PostPosted: Sun Mar 03, 2019 1:16 am
by DanielSmedegaardBuus
I'll just add findings here as I go along, don't mind me — just thinking I'd improve the thread in case anyone googles for this in the future.

I just created a test pool, two drives in mirror, to test whether I can get Mojave running on ZFS still. (BTW, in case this is new to you too, if you ever need to reboot a headless Mac with FileVault without having to attach a keyboard etc., just ssh in, do `sudo fdesetup authrestart` and put in creds for unlocking FileVault, wait a bit, and then use screen sharing to finish logging in)

Okay, so findings so far:
1) ZFS creates and aligns partitions as expected to 1MB boundaries, and does add a small dummy (I assume) partition at the end of the drive. It's 8MB in size, so it may not suffice for your "buffering needs." Myself, in particular, have wanted previously to use the WD USB enclosures from which I long ago shucked a bunch of 2TB green drives, to mirror over failing internal drives, only to find out that the controllers in those enclosures apparently claimed almost 100 MB of drive space for their own use, I guess for additional space to reallocate bad sectors (shame on you, WD). This meant I could not use them, as I had used the entire disks internally, so the presented drive in those enclosures would be significantly smaller than the internal ones. Currently, I have 4TB drives in my pool, and one has failed, so I wouldn't mind using two of these enclosures to JBOD two old 2TB drives as temporary replacement for the failed drive, but that means I'd need to make sure my pool uses much less (~200 MB) space on each drive when initialised. My plan here is to either set up such a JBOD when creating the pool to ensure all drives are partitioned to fit the lowest common denominator that I currently know of, or to force the pool into the max-per-device-size I seek by creating a sparse file and using it as a member when creating the pool.

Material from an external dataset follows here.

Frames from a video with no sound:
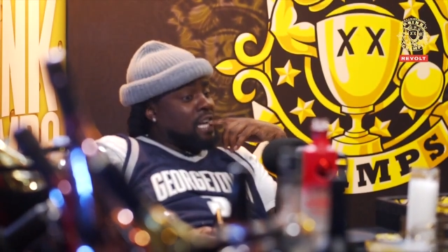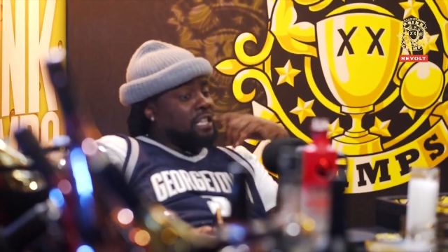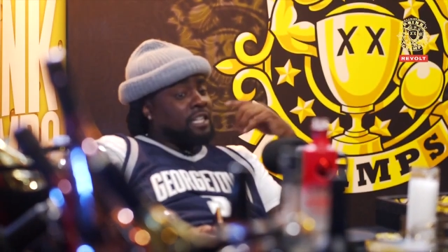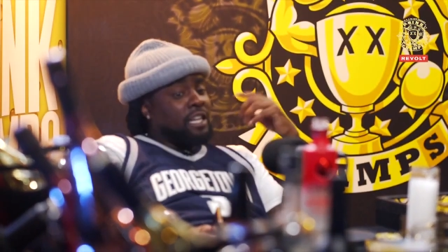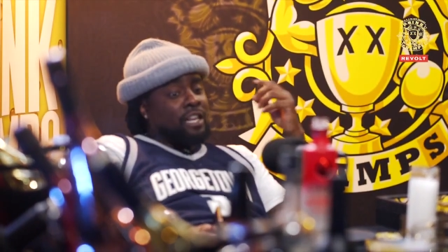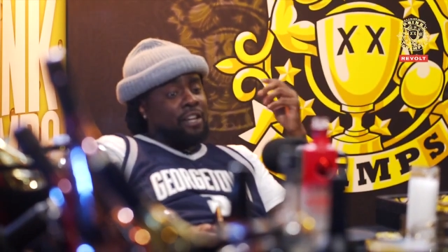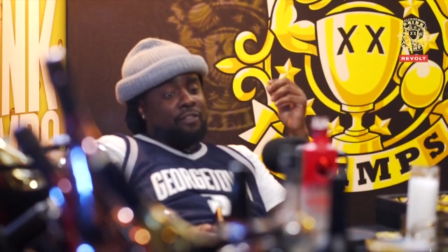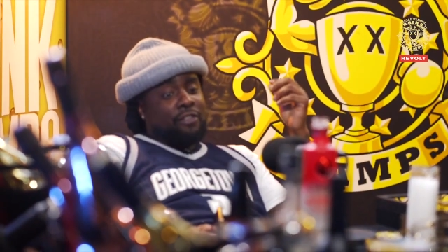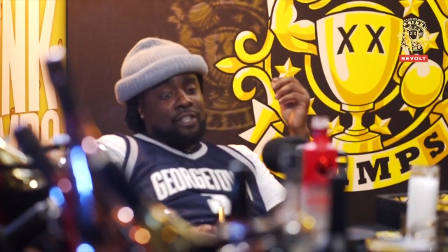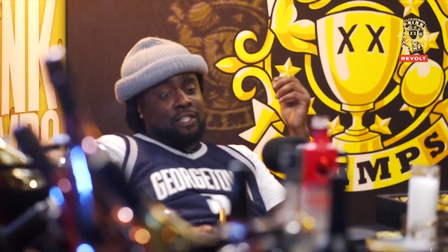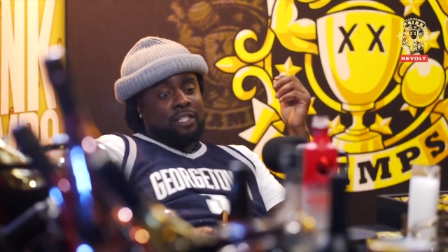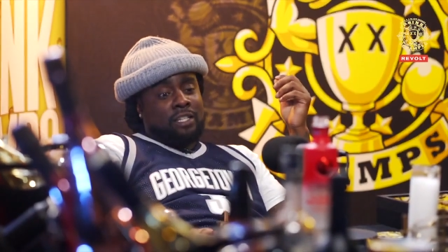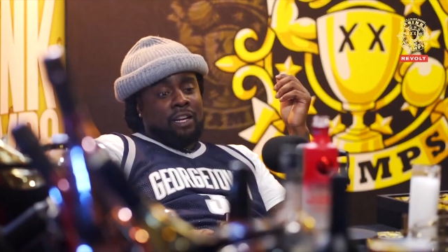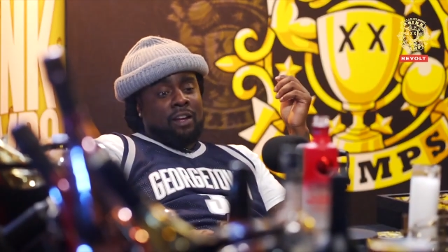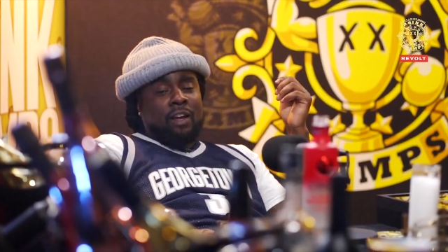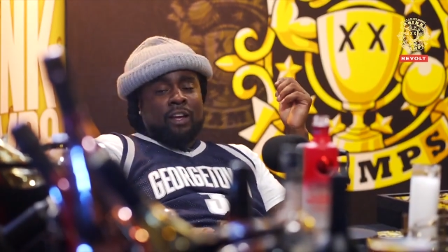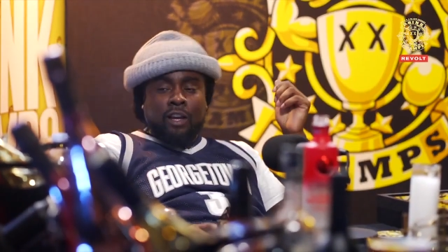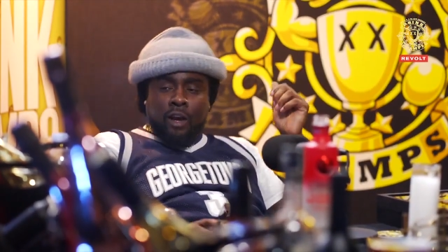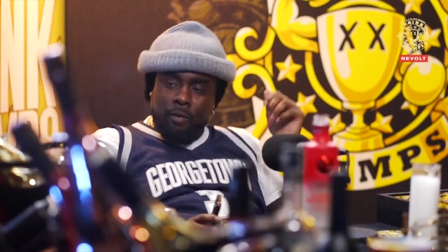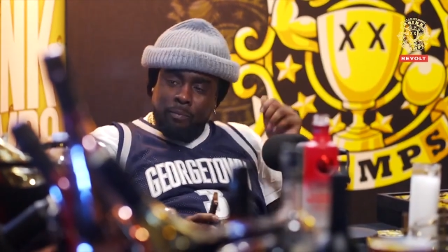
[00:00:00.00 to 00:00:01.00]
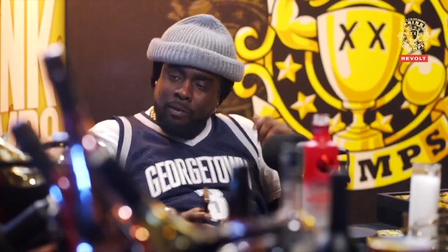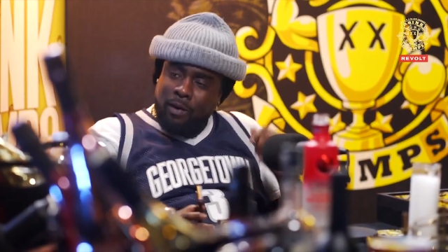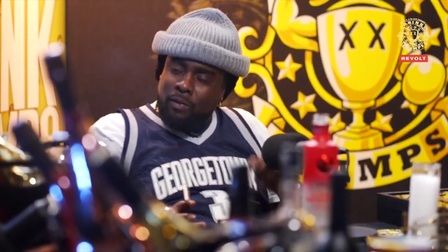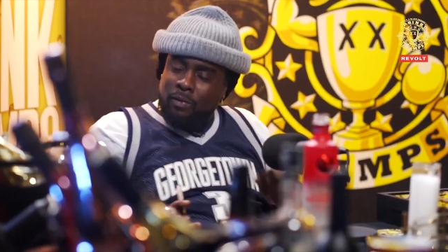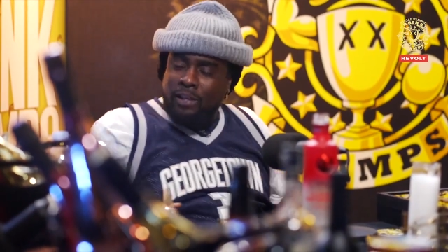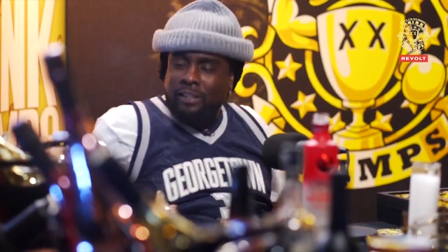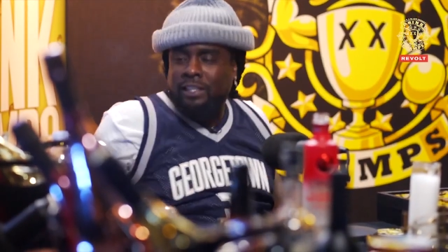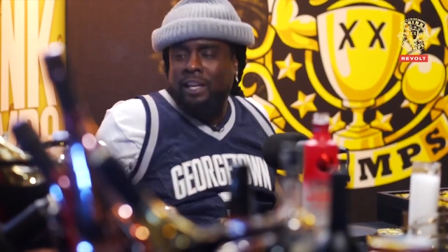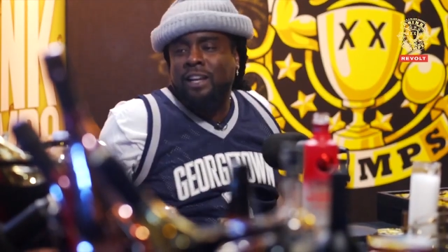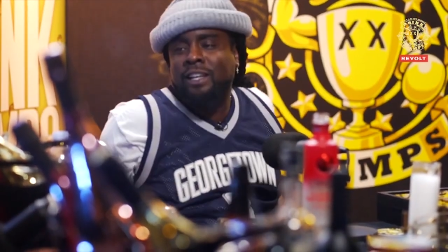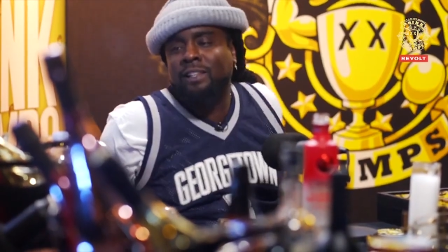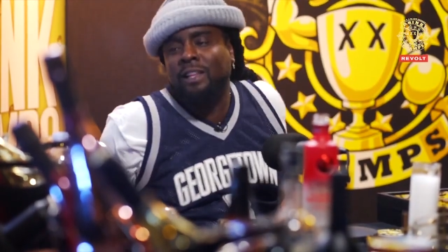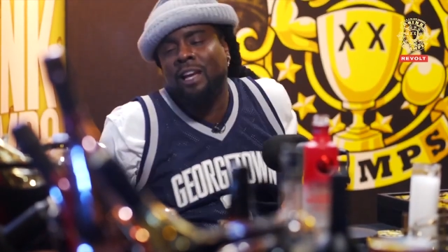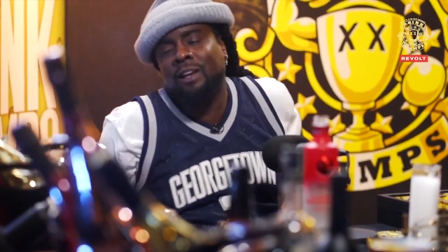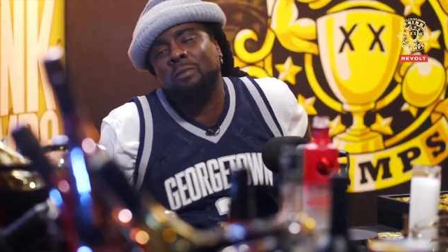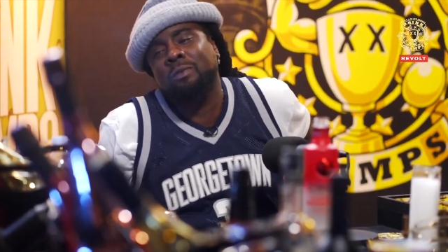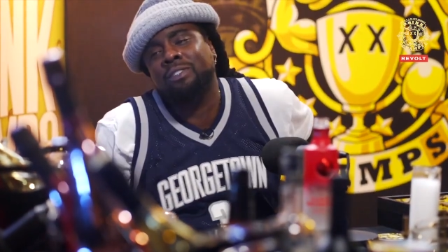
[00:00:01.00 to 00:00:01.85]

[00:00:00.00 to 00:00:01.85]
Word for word: This is intervention now. Uh, yo, bro, is that like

2) On Linux, I used to create GPTs and name my partitions, then import the pool with `-d /dev/disk/by-partlabel`. This made it fun (my pool is named "titanic" and each member is named after a crew member who died on the Titanic, just to tempt fate), and very helpful to figure out which drive is dying or dead, since my pool would display, e.g. "hugh-calderwood" as dead, and I could go find the drive with the "Hugh Calderwood" sticker on it and fix the problem. With `zpool create` and entire drives, the created partitions are always labeled "zfs." Renaming them works fine, I can do that and export, import, and reboot without problem. But, on macOS there's nowhere AFAICT that I can actually list my drives by partition labels. At `/private/var/run/disk/by-*` I have something akin to the Linux `/dev/disk/by-*`, but I'm missing the `by-partlabel` links. Quite sad, actually. I can still find whatever `media-HEXA_ID` that is listed in `zpool status` under `/private/var/run/disk/by-id`, and if I put stickers on my drives to match their ids I should be able to almost as easily pinpoint a bad drive, but I'm not so sure if I can mirror a bad drive to a fresh one and have it import as its old id... Regardless, not a biggie, just need to know :)

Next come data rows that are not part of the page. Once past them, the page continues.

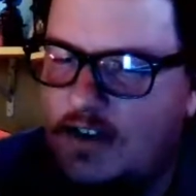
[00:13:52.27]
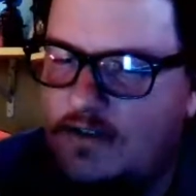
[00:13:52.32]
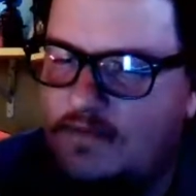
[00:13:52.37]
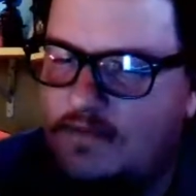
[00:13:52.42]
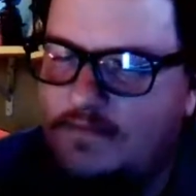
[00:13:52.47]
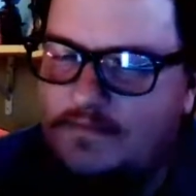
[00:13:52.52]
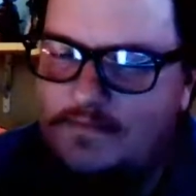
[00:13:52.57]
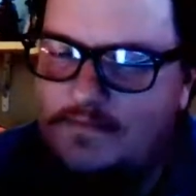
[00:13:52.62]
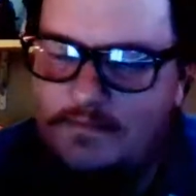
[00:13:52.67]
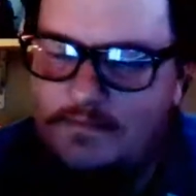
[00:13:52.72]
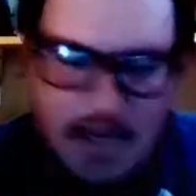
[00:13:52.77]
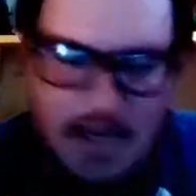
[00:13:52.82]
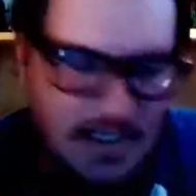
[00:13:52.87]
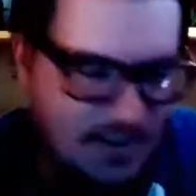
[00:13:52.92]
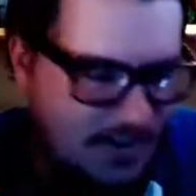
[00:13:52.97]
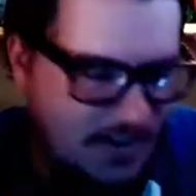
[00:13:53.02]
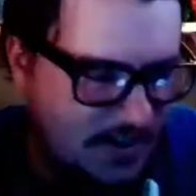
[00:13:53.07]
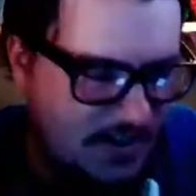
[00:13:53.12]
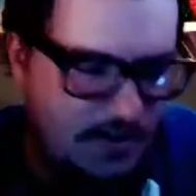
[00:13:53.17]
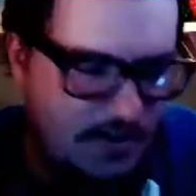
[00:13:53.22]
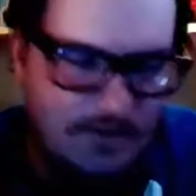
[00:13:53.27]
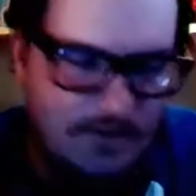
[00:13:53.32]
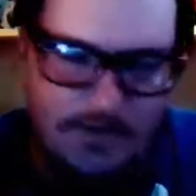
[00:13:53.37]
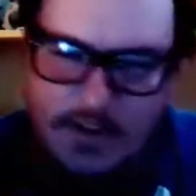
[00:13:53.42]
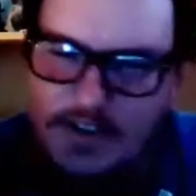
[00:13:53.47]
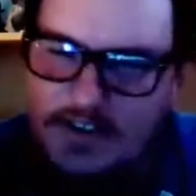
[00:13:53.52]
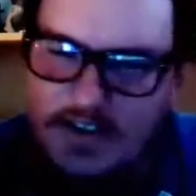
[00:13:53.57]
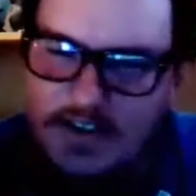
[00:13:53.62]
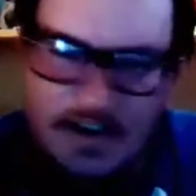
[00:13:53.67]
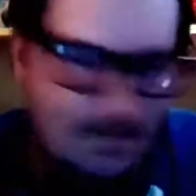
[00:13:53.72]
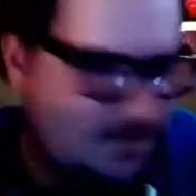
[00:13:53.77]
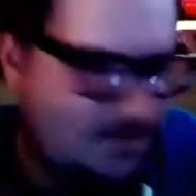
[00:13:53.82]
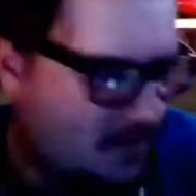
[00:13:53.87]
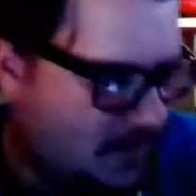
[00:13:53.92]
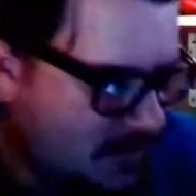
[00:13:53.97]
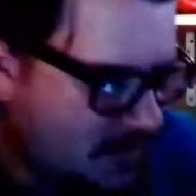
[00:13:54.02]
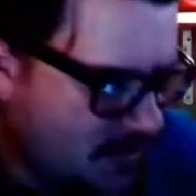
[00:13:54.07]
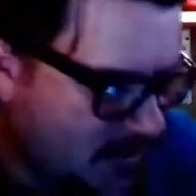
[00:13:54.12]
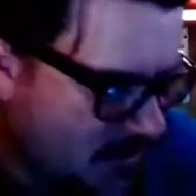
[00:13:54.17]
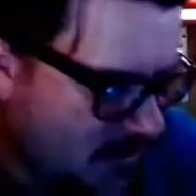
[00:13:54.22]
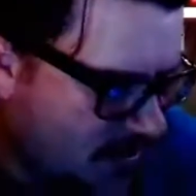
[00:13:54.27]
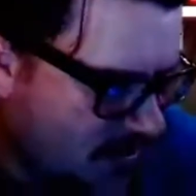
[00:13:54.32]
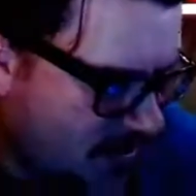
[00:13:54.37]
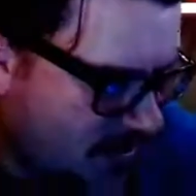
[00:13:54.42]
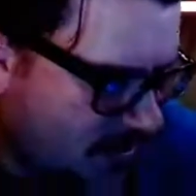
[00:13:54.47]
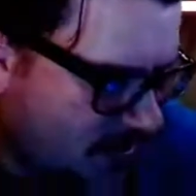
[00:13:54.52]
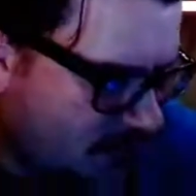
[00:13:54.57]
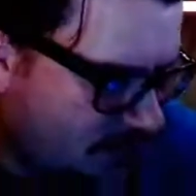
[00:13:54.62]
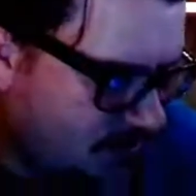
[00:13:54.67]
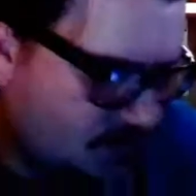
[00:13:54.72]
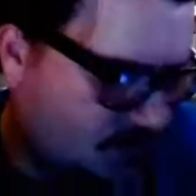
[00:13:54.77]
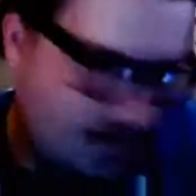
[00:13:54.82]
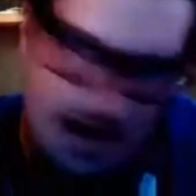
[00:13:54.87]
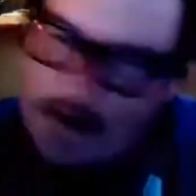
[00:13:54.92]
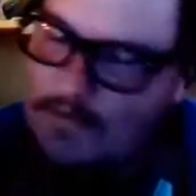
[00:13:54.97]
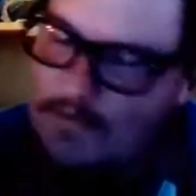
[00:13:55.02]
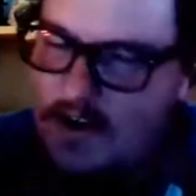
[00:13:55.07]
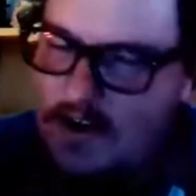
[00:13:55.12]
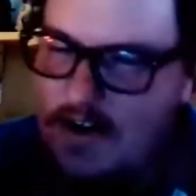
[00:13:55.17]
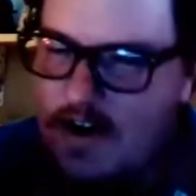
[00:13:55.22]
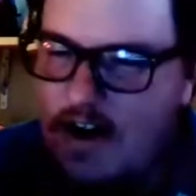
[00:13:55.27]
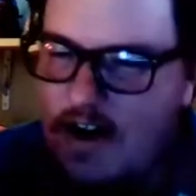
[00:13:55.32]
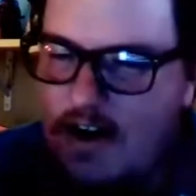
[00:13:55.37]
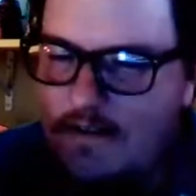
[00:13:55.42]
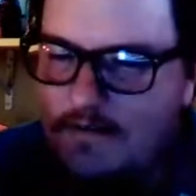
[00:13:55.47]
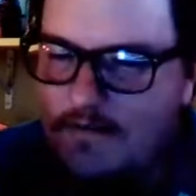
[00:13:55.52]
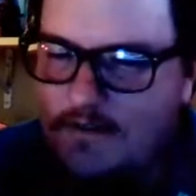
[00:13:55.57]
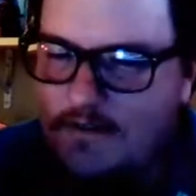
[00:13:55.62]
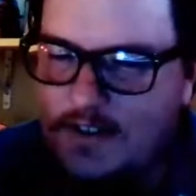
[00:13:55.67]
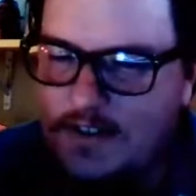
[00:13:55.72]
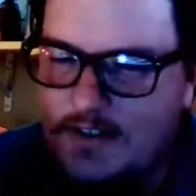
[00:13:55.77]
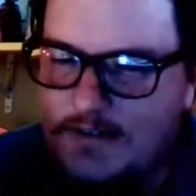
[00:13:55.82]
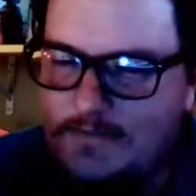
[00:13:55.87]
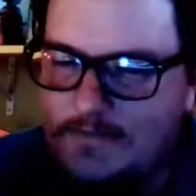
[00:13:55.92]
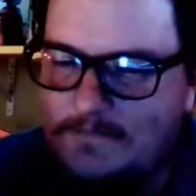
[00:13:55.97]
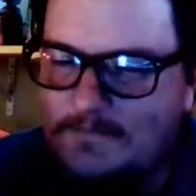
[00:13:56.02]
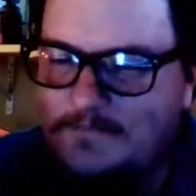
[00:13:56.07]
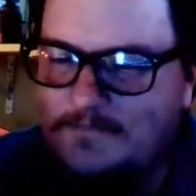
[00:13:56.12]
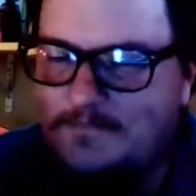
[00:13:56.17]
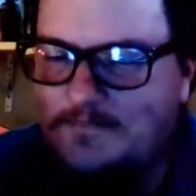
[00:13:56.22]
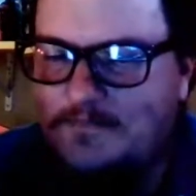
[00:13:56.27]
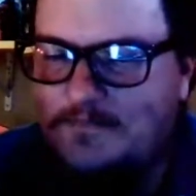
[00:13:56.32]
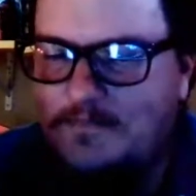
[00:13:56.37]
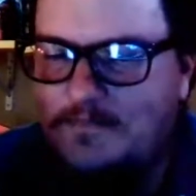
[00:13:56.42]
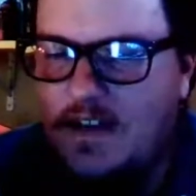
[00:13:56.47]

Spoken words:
Masters of the Universe stuff, and he was dropping it off. So,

Okay, findings so far. Gonna try to get Mojave booting from a USB-based zpool now.

Re: Whole disks vs. partitions

PostPosted: Sun Mar 03, 2019 9:56 am
by chrryd
The /var/run/disk/by-* symlinks are created by InvariantDisks - it probably wouldn't be that hard to add an additional driver to it to also generate by-partlabel entries.

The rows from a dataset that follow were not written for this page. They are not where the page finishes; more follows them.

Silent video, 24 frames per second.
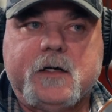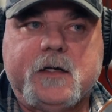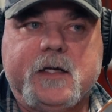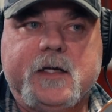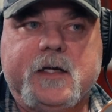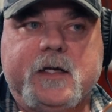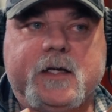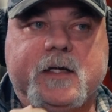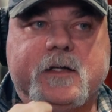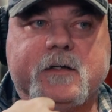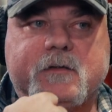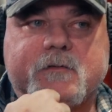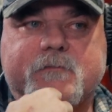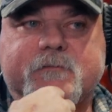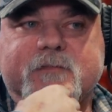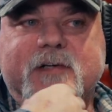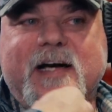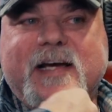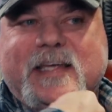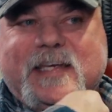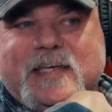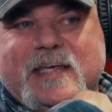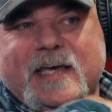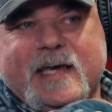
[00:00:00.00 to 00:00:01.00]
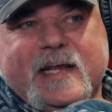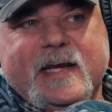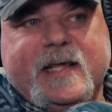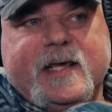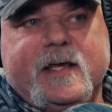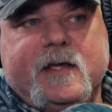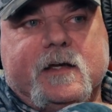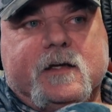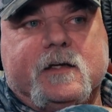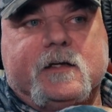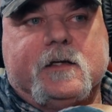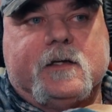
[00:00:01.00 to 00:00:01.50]
And I get
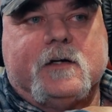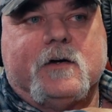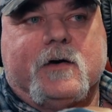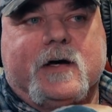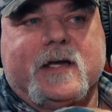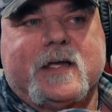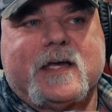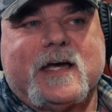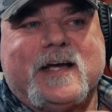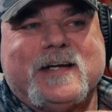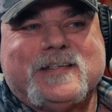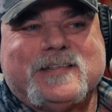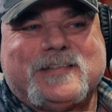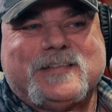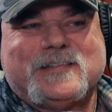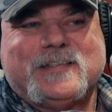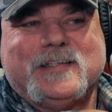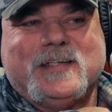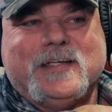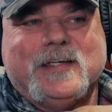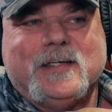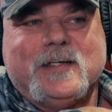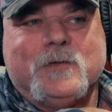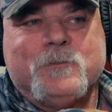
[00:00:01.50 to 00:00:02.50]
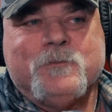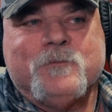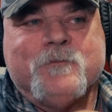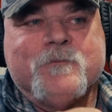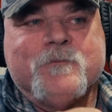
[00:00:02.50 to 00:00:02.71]
it, you know, I kind of see,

Re: Whole disks vs. partitions

PostPosted: Wed Mar 06, 2019 10:07 pm
by DanielSmedegaardBuus
Thanks, chrryd, I had no idea!

I've never looked for that info, TBH, as I haven't before used macOS for anything but laptops and workstations, so `diskXsY` was fine for my needs :) When I found it, I just assumed it was the system itself providing them.

Anyway, I gave up on setting up ZFS boot. Too little time, too much hassle, and I really needed that pool to get up and running again, so I just created a "normal" encrypted pool and went on my merry way with that.